## PROVIDED ENTRIES
───

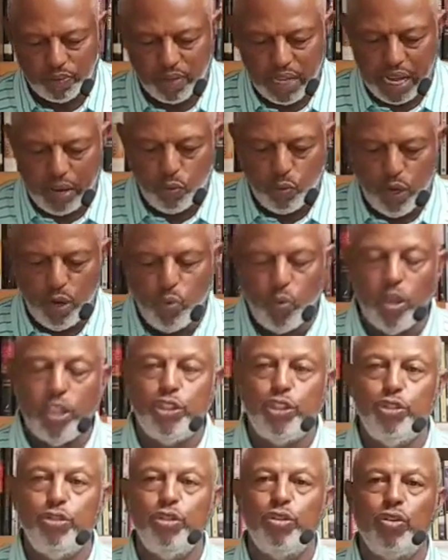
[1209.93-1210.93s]
And we
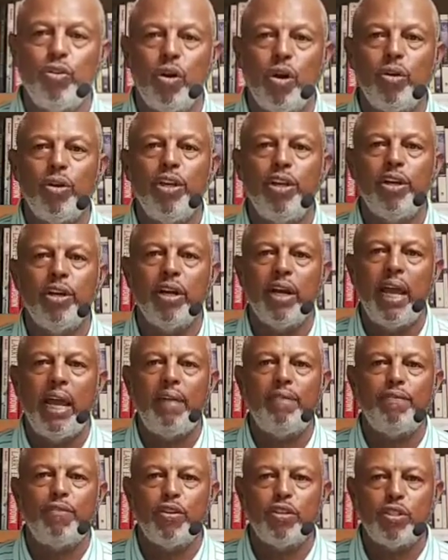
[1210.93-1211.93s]
want you to grow here
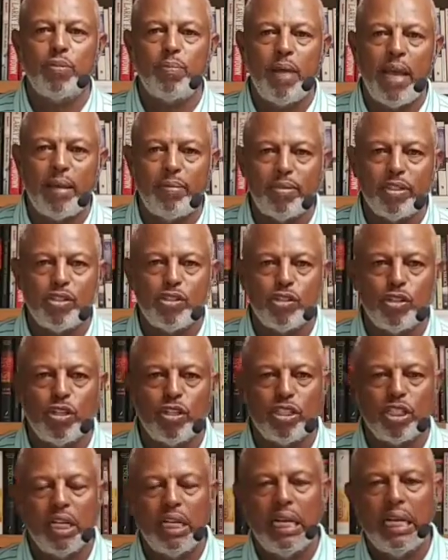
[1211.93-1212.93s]
at First Baptist Church.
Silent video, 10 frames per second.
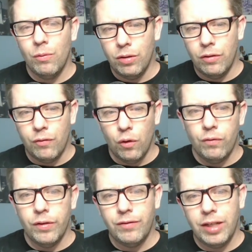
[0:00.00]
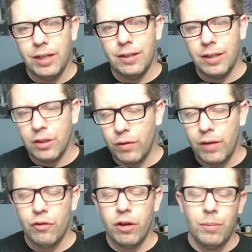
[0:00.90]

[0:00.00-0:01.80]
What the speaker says: with the full 15 in this rev share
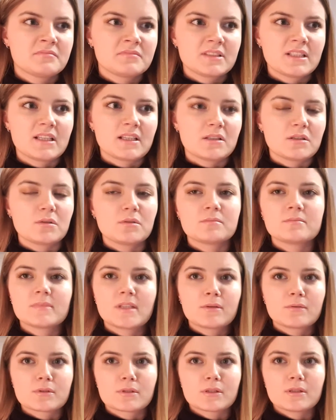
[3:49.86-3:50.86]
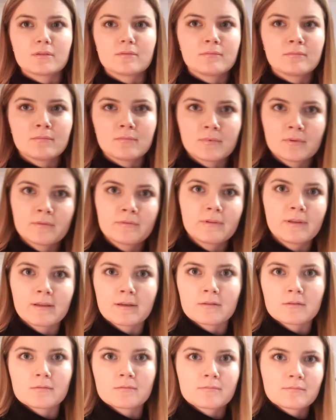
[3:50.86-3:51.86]
I don't know. It was a
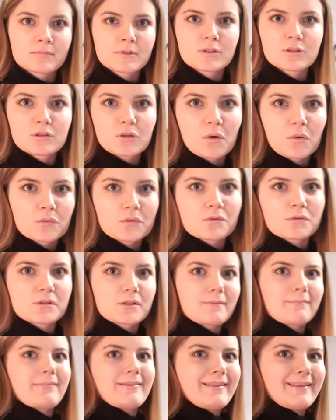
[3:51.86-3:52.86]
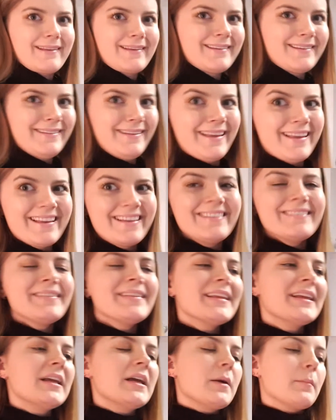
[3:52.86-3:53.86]
little stone or something.
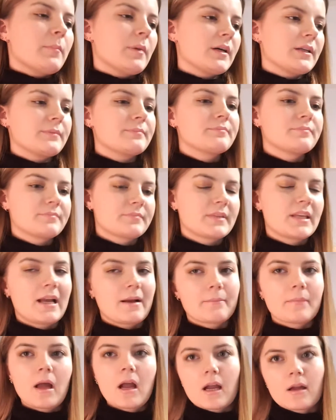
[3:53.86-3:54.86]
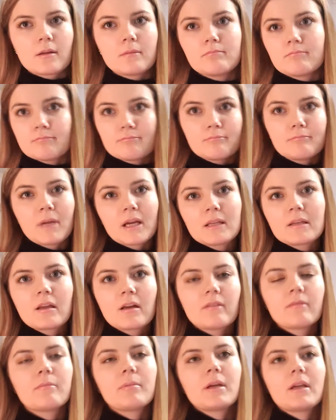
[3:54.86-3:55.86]
But yeah, I might
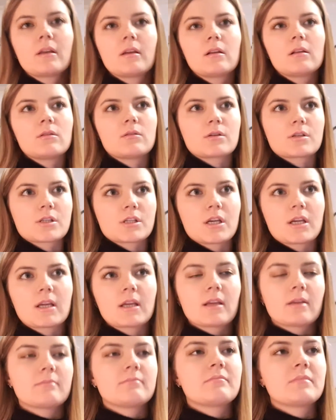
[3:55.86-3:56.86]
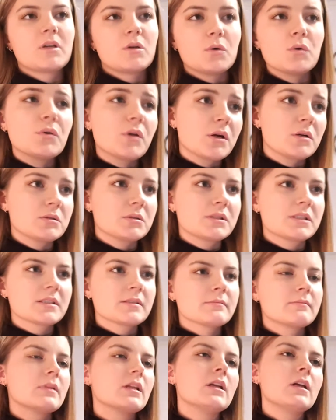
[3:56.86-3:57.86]
have been allergic, who knows,
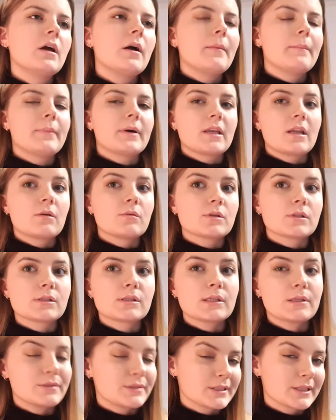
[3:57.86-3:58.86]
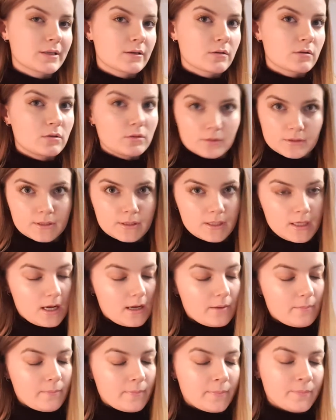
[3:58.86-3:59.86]
but it was irritated all the
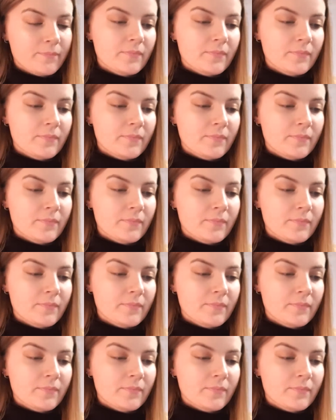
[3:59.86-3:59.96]
time.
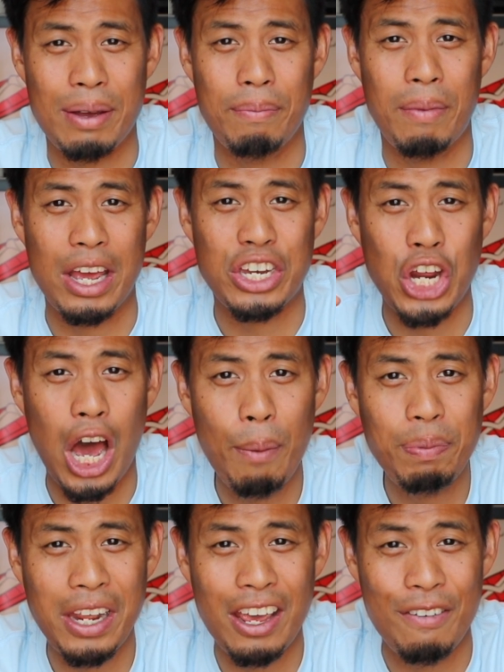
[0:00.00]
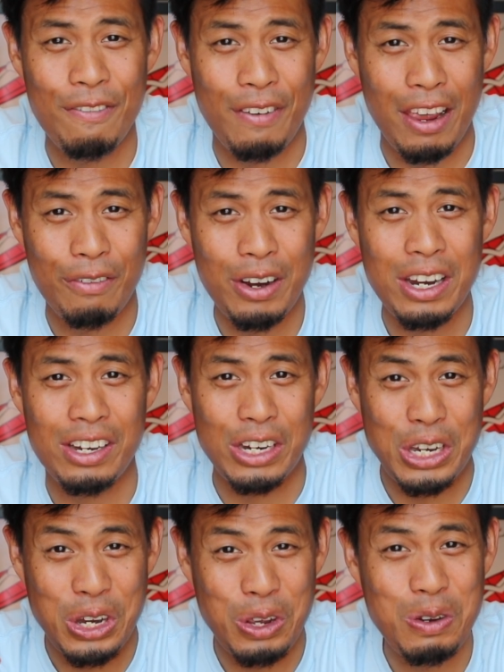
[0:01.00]
my top 10 favorite
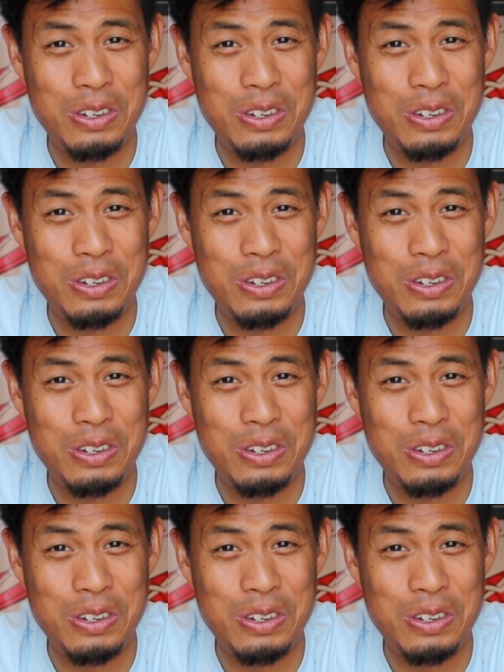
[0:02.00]
new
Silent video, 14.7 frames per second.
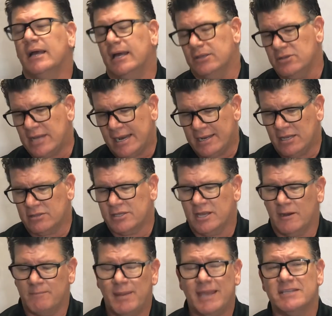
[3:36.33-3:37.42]
United
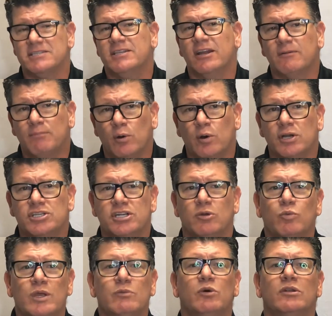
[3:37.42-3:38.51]
Healthcare pays their portion.
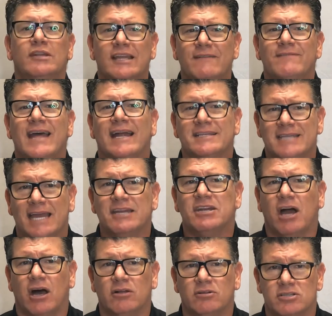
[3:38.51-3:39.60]
We will leave that
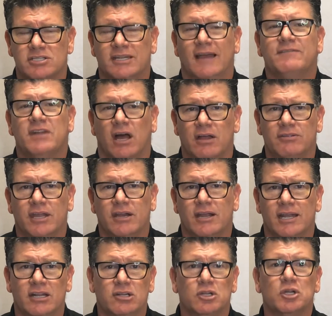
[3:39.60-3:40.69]
$10 left on there
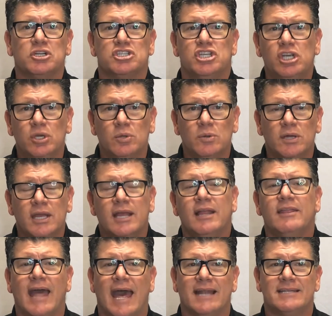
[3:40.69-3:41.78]
and alert you
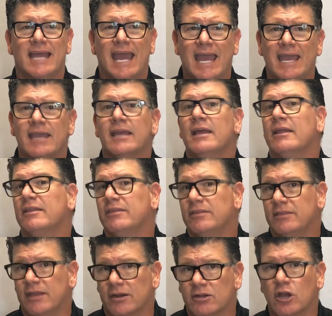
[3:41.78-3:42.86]
that, hey,
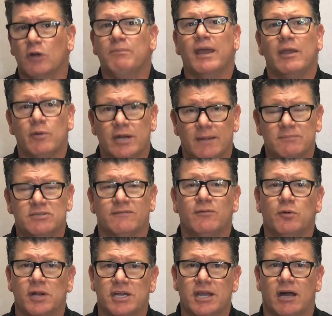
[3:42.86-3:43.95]
their copay went up to
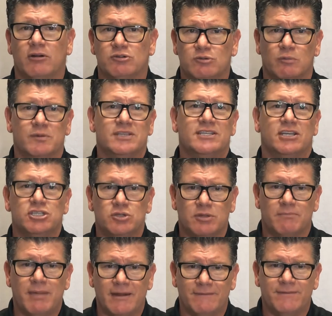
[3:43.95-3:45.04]
$40 when we send you the
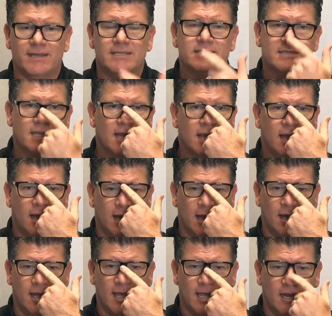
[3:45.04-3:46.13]
benefits.
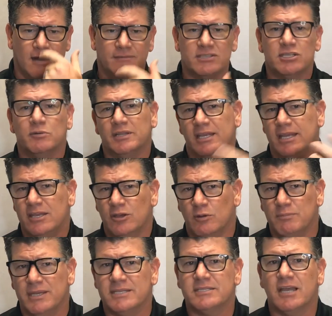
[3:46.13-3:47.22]
And obviously when the
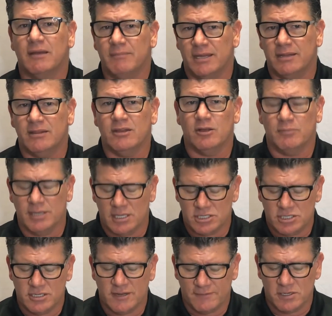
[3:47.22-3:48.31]
EOBs come in, there'll be a
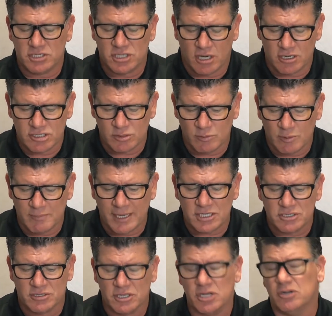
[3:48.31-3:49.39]
different charge. So we'll make
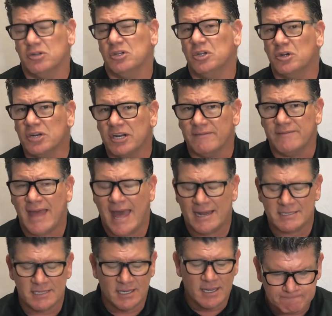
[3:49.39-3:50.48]
sure that you're alerted of that.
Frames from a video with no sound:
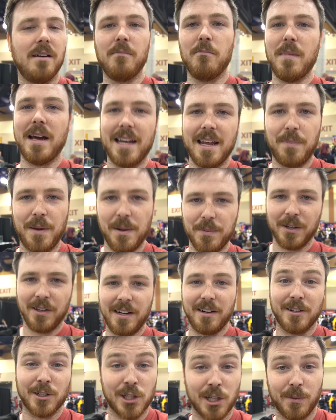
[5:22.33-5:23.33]
many people
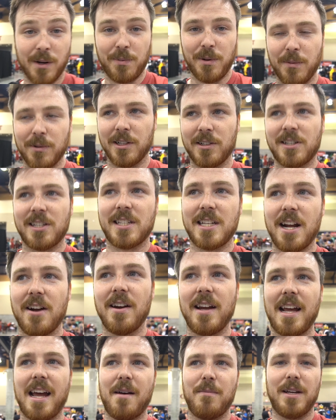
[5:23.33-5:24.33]
here, so many people are
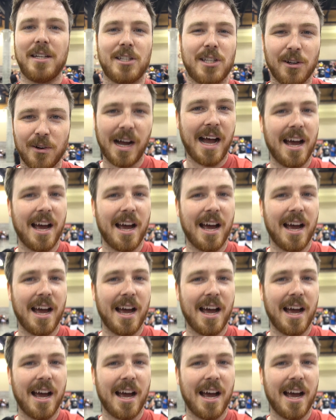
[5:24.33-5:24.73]
staring at me. So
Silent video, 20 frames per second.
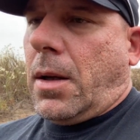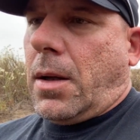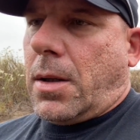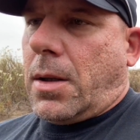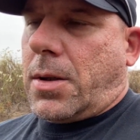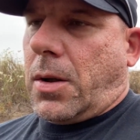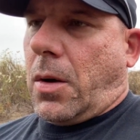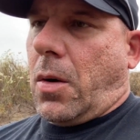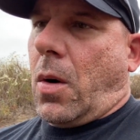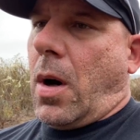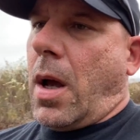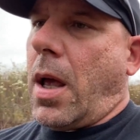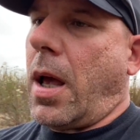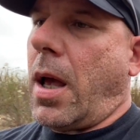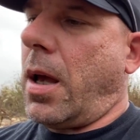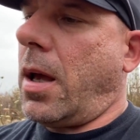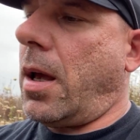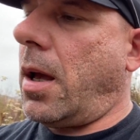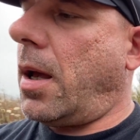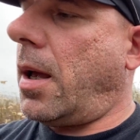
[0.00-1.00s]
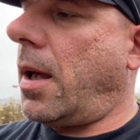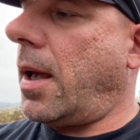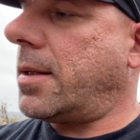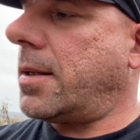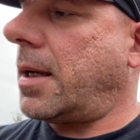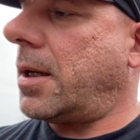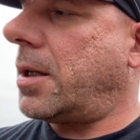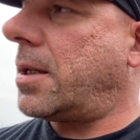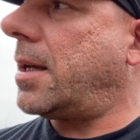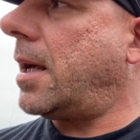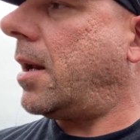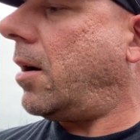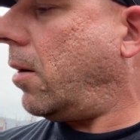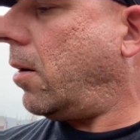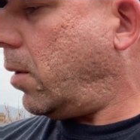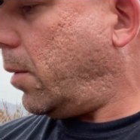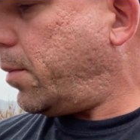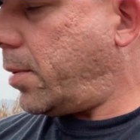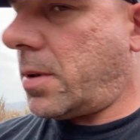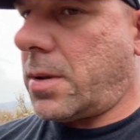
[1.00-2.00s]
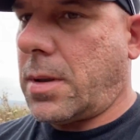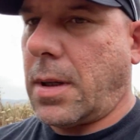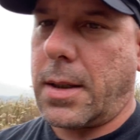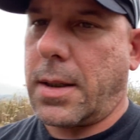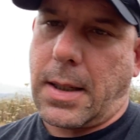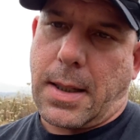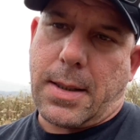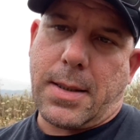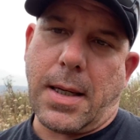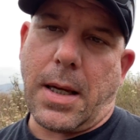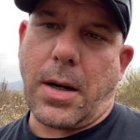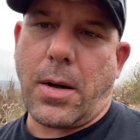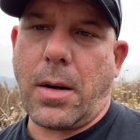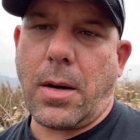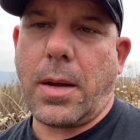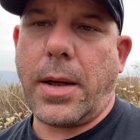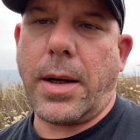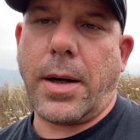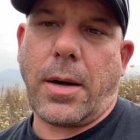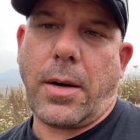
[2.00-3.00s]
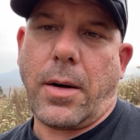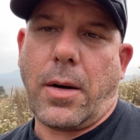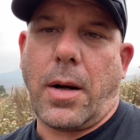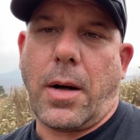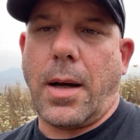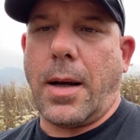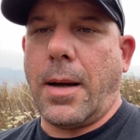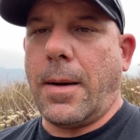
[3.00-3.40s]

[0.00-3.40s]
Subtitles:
So as I said earlier,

───

Scan the records for lines that hold "Silent", and reproduce each one you find.

## ANSWER TO THIS TASK
Silent video, 10 frames per second.
Silent video, 14.7 frames per second.
Silent video, 20 frames per second.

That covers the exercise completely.